On June 15, 2022, around 2:45 p.m. in Walla Walla County, Washington near Wallula Junction, Uhrich was stopped at the intersection of Dodd Road at Highway 12. He witnessed a pickup truck pulling a utility trailer with an industrial mower slam into the back of a tractor-trailer and catch fire.

Kyle UhrichKyle Uhrich, Trans-System, Inc.“I was literally already on my way out the door with the fire extinguisher in hand,” Uhrich shared with TCA, when another pickup truck slammed into the back of the first crashed pickup truck.

Uhrich said the driver of the first pickup was able to exit his vehicle with hand and face injuries. Uhrich guided this injured driver to the side of the road away from the flaming truck. “That’s when I realized that the other car that had hit was also on fire,” Uhrich shared, so he used his fire extinguisher to extinguish both fires.

The driver of the second crashed vehicle, however, suffered significant injuries; both he and his passenger were thrown from the vehicle. Uhrich used the rest of his fire extinguisher to subdue flames near the second vehicle so he could get to the victims.

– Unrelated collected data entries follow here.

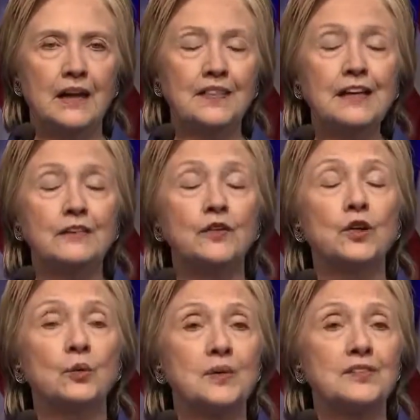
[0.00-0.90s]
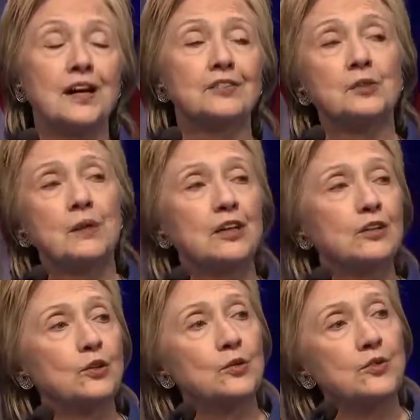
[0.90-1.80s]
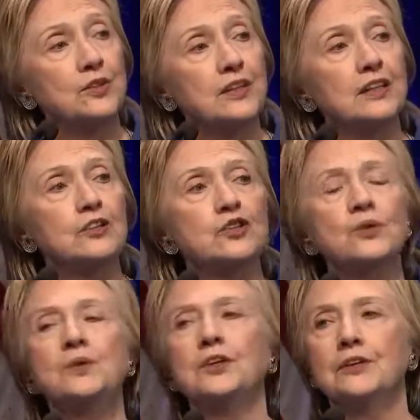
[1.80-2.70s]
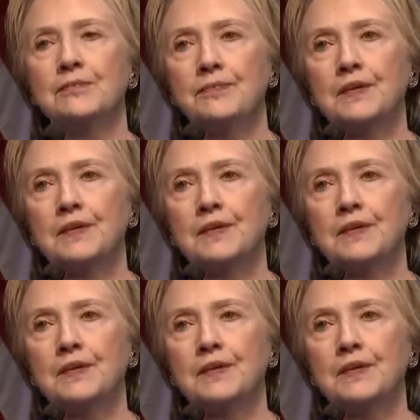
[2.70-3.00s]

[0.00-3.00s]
I think of her with Dr. Martin Luther King Jr.,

“I pulled him away from the vehicle,” recalled Uhrich. “I had to put him down because he was slippery because he was just covered in blood and I had to duck – there was ammunition in the car – as it caught fire they were popping off in the car.”

When asked why he takes such risks to help these drivers? “You live by a code – you’re taught to preserve life,” said Uhrich, sharing that this wasn’t ‘his first rodeo.’ Receiving medical training in the Norwegian Army when he was younger, he knows trucking can be dangerous and accidents happen. “It’s not a matter of if, it’s a matter of when,” he said.